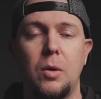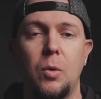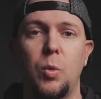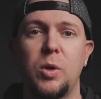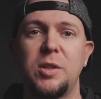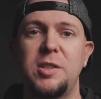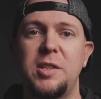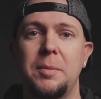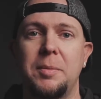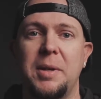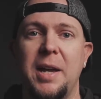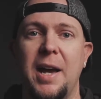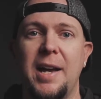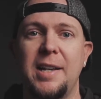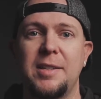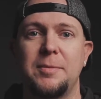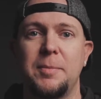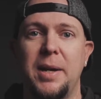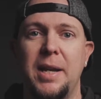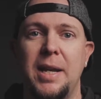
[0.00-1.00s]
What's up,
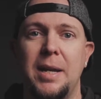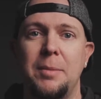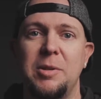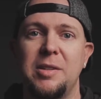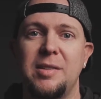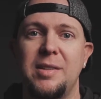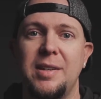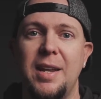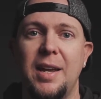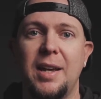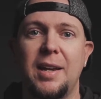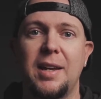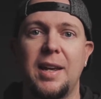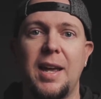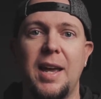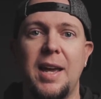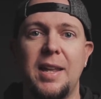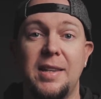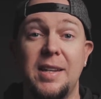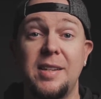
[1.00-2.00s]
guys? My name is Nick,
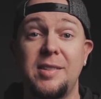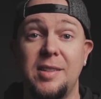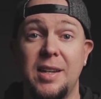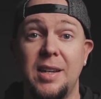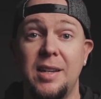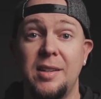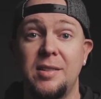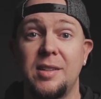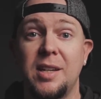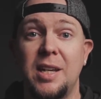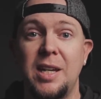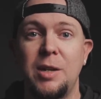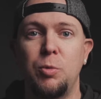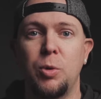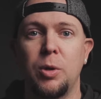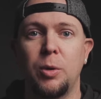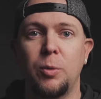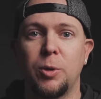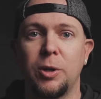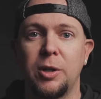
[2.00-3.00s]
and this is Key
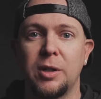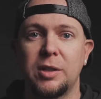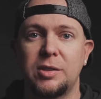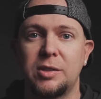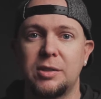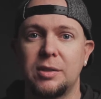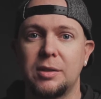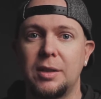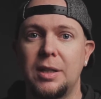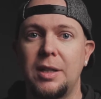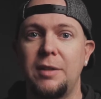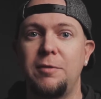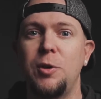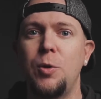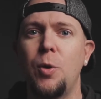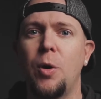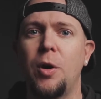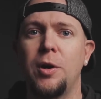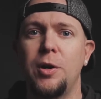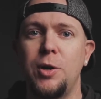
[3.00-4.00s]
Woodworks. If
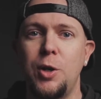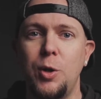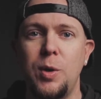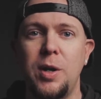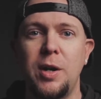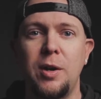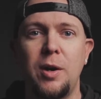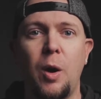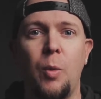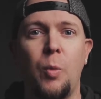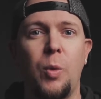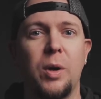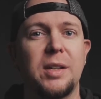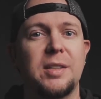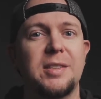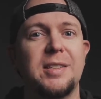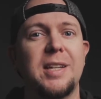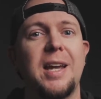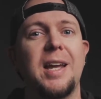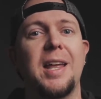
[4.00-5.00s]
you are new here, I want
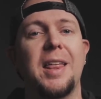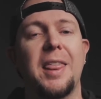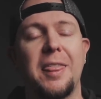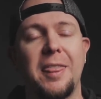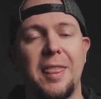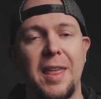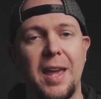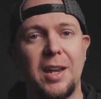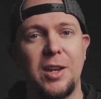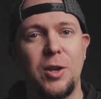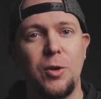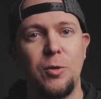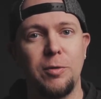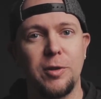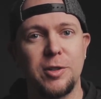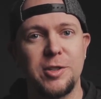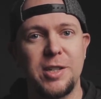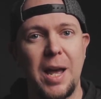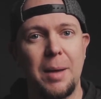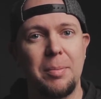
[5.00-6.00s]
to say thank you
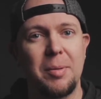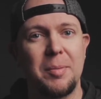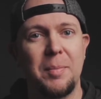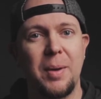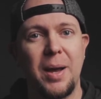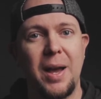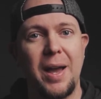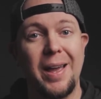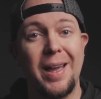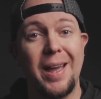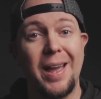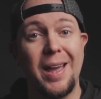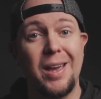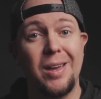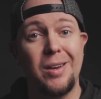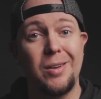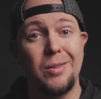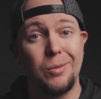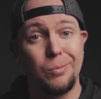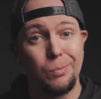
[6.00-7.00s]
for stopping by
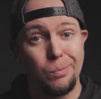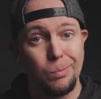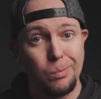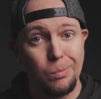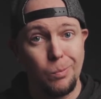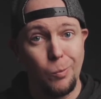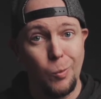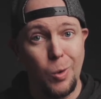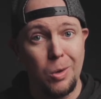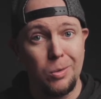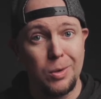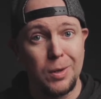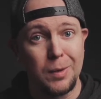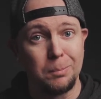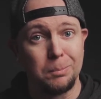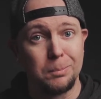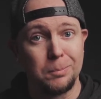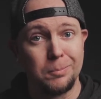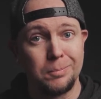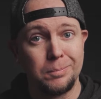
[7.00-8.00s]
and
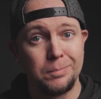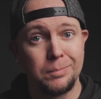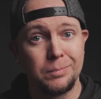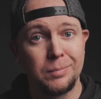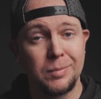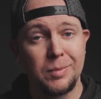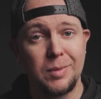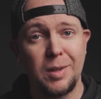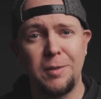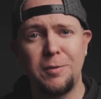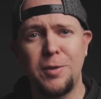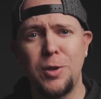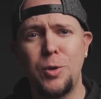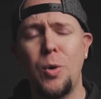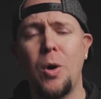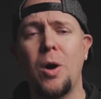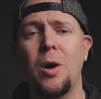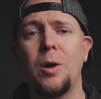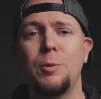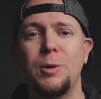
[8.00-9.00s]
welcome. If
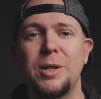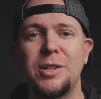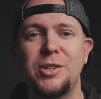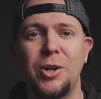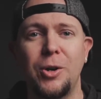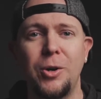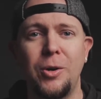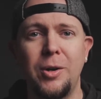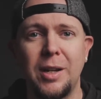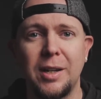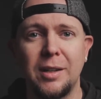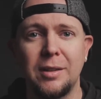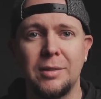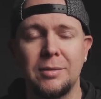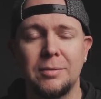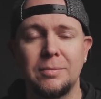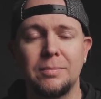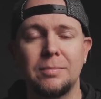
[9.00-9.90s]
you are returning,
* * *
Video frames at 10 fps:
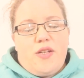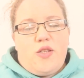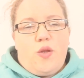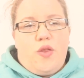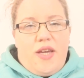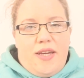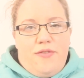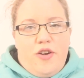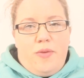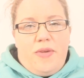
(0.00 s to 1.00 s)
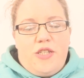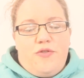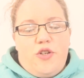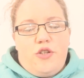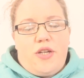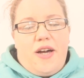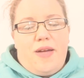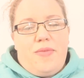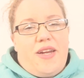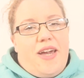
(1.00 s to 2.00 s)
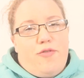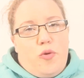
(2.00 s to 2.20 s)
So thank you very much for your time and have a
...
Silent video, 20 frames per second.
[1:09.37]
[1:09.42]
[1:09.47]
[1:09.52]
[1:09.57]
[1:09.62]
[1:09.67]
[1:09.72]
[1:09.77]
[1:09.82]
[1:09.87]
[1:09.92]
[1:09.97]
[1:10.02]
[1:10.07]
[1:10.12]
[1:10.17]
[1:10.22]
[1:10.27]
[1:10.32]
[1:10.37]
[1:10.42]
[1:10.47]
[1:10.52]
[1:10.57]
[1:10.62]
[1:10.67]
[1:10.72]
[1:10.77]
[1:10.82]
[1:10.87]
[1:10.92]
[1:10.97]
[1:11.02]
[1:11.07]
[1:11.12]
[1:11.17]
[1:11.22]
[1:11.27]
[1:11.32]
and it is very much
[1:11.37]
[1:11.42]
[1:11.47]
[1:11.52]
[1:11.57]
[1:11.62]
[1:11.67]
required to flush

Activity:
Return, from the material above, each line holding the string "frames".

Written solution:
Video frames at 10 fps:
Silent video, 20 frames per second.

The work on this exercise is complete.